WORK INSTRUCTIONS
Retype, word for word, only the lines from the one containing "[31:53.67-31:54.67]" through the last line of the listing below. Pictures do not belong in the result.

=== Section Start ===

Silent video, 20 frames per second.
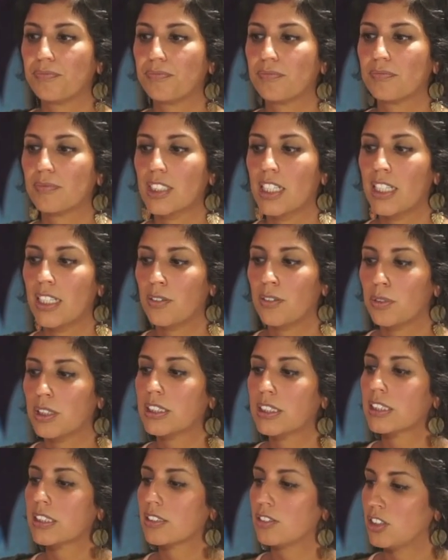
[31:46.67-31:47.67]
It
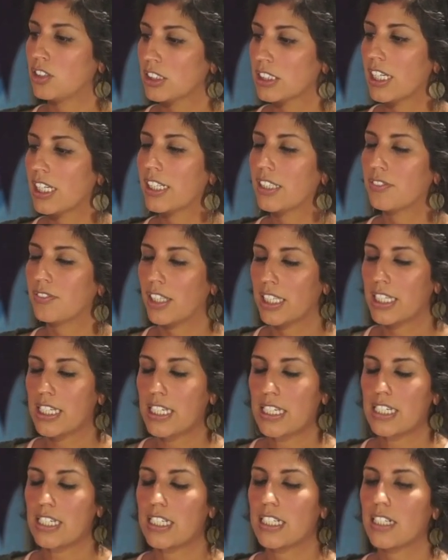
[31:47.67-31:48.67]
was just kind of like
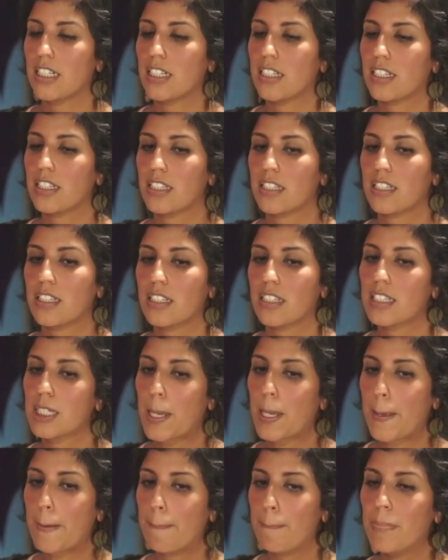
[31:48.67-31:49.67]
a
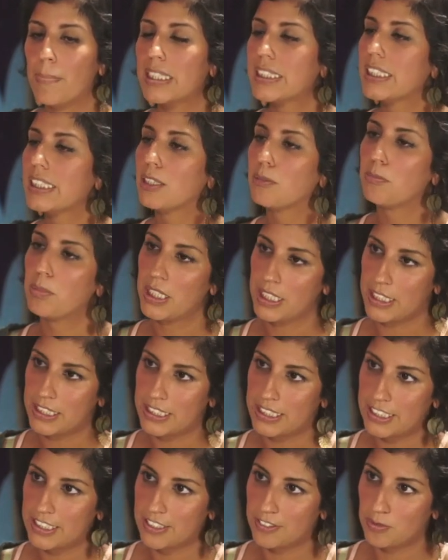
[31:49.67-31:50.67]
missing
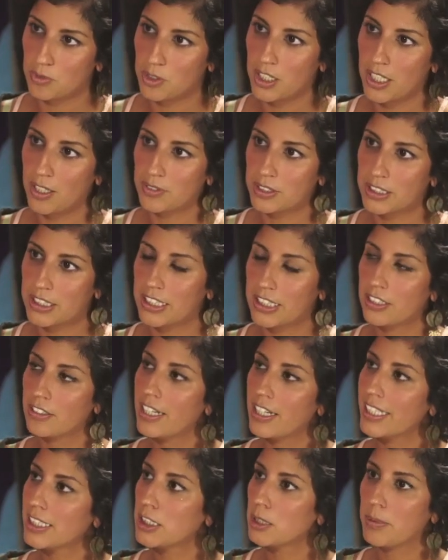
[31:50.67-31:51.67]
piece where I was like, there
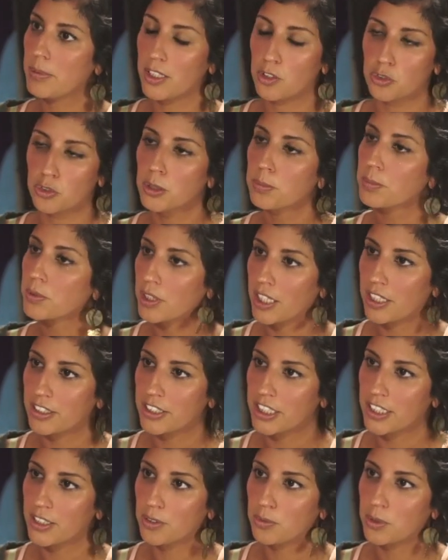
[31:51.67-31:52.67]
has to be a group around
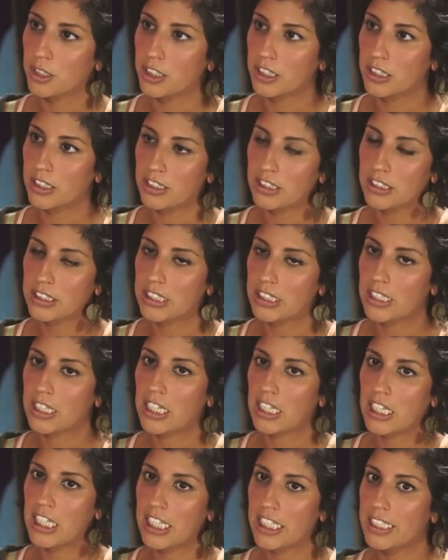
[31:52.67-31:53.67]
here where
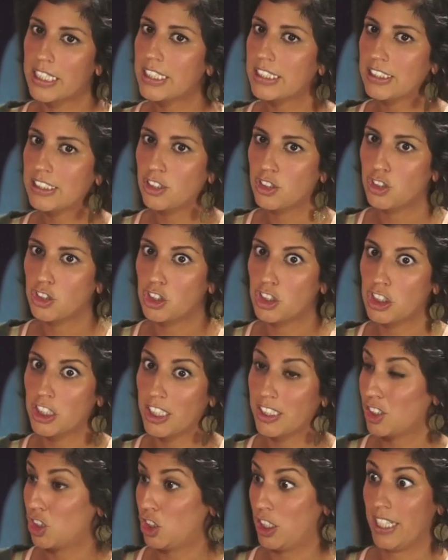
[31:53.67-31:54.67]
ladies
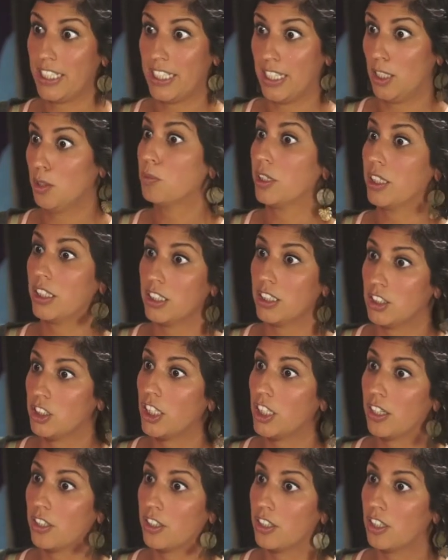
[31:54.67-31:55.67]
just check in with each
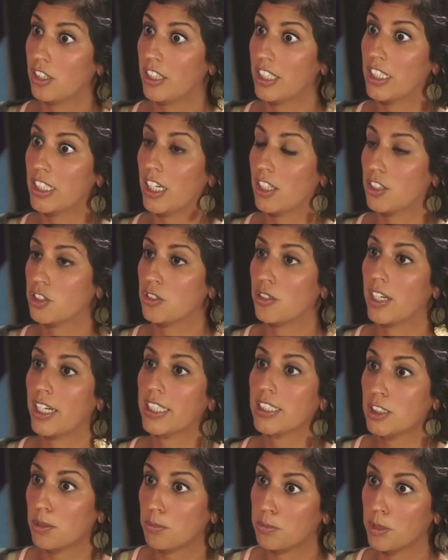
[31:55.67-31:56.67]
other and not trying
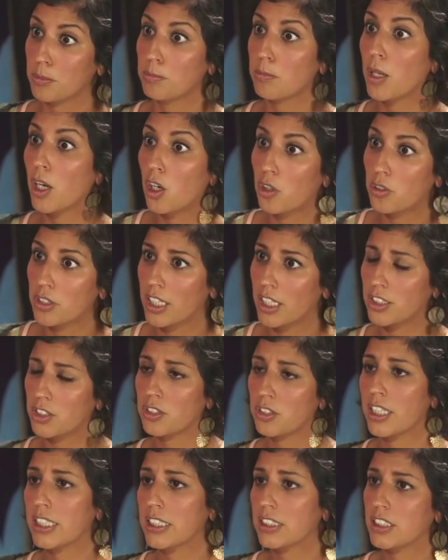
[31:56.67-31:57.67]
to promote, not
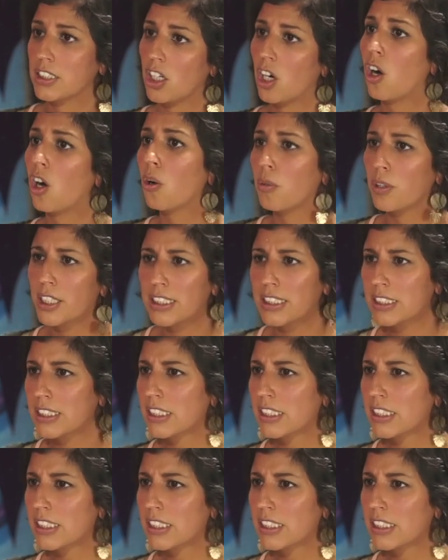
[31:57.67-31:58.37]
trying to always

=== Section End ===

EXERCISE RESULT
[31:53.67-31:54.67]
ladies
[31:54.67-31:55.67]
just check in with each
[31:55.67-31:56.67]
other and not trying
[31:56.67-31:57.67]
to promote, not
[31:57.67-31:58.37]
trying to always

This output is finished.